The pandemic will become a defining event of our present generations, as was the War for my parents. Everything was before the War or after the War. What will the survivors of the present chaos call it? World Pandemic One?

There’s a scene in one of Simone de Beauvoir’s novels where she’s at home in occupied Paris with a couple of her friends, and one of the guys comes in with a rabbit. This is very exciting, because meat has been impossible to find. The guys are talking animatedly about how to cook the rabbit and she is nauseated because it stinks.

Will there be food riots?

*

When the thing hit, we bought a lot of oranges and lemons. Lemon boiled with fresh ginger is curative. Now the two-week-old citrus fruits are in various stages of decay. What will you do?, she says. Make compote. I squeeze what's salvageable and get new oranges and lemons and wash them in a pot of soapy water, rinse them, and put them to dry in a colander by the open window. There’s a breeze up from Coney Island. I write a song, Rockaway wind, why don’t you blow it away?

Think about people you might not see anymore. I’m cooking now, so I’m thinking about my nephew David. Between us we decided that we were nephew and uncle. One must have fictive kin because the anglo kinship system has no name for a child fathered by a man who once had a child with one’s wife’s sister. He’s a recent graduate of the other CIA, the Culinary Institute. It is pleasing to imagine him criticizing my knifing technique.

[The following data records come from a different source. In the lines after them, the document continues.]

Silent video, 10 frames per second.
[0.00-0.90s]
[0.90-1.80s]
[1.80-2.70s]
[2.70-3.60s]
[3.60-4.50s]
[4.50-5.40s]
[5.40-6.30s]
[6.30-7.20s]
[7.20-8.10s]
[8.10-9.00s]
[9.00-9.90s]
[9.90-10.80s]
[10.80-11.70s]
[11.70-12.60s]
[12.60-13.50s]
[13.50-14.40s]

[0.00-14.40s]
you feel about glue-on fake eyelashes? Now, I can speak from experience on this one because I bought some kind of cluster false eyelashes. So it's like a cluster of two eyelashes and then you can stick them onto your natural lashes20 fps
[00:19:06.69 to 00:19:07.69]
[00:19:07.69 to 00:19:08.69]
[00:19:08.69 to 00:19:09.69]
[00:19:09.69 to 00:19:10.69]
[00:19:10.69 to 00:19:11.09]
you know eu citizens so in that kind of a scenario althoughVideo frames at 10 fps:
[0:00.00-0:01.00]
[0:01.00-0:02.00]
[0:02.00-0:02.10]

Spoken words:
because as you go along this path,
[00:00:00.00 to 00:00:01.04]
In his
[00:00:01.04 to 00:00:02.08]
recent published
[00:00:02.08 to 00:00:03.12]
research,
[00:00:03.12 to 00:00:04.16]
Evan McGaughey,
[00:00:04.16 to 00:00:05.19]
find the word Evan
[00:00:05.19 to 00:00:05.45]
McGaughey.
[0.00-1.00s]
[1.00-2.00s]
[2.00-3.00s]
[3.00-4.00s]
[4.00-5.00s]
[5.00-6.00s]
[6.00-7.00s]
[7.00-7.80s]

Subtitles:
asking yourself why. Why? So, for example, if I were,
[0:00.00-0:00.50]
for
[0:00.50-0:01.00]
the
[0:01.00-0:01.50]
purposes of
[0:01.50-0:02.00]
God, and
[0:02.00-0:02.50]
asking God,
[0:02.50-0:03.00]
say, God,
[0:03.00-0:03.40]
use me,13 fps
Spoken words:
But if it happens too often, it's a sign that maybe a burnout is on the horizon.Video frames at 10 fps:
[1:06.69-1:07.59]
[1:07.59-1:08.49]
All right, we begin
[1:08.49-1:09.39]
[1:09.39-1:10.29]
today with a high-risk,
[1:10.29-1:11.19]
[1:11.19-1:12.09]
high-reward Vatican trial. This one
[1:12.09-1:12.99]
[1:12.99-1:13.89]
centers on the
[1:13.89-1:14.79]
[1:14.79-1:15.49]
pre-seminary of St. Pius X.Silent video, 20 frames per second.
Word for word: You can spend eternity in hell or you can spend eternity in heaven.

Not so many sirens tonight. Then a long, long one just now. Hear that lonesome whip-poor-will.

*

40 days in. Hector the doorman is dressed like a Turkish infantryman from WW1. It’s cobbled together from his cycling outfits, which are many and various like his bicycles. He mail-orders bicycles to this building because if another bike arrives at his place, his girlfriend will throw him out. We shared notes on that for a while on account of my guitar habit. I had to stop. Hector says I should hang my guitars from the ceiling, like bicycles.

*

Meeting online with friends, we talk around how the really bad stats are in the poor neighborhoods. There’s terrible suffering. A guy calls into the morning radio show. He’s angry, says they’re calling it a Black disease. The Bronx councilman guest says that’s not what I said. I said death rates in the Bronx are double the rates in Manhattan.

A month before it hit, a tall young man with a Bernie button strode toward me on the street. It was as if I wasn’t there. If I hadn’t stepped aside, he would have ploughed me over. An omen.

There’s a media fracas, evangelicals versus Catholics. Z is on the phone with her sister in Philly discussing the present administration’s religious entanglements.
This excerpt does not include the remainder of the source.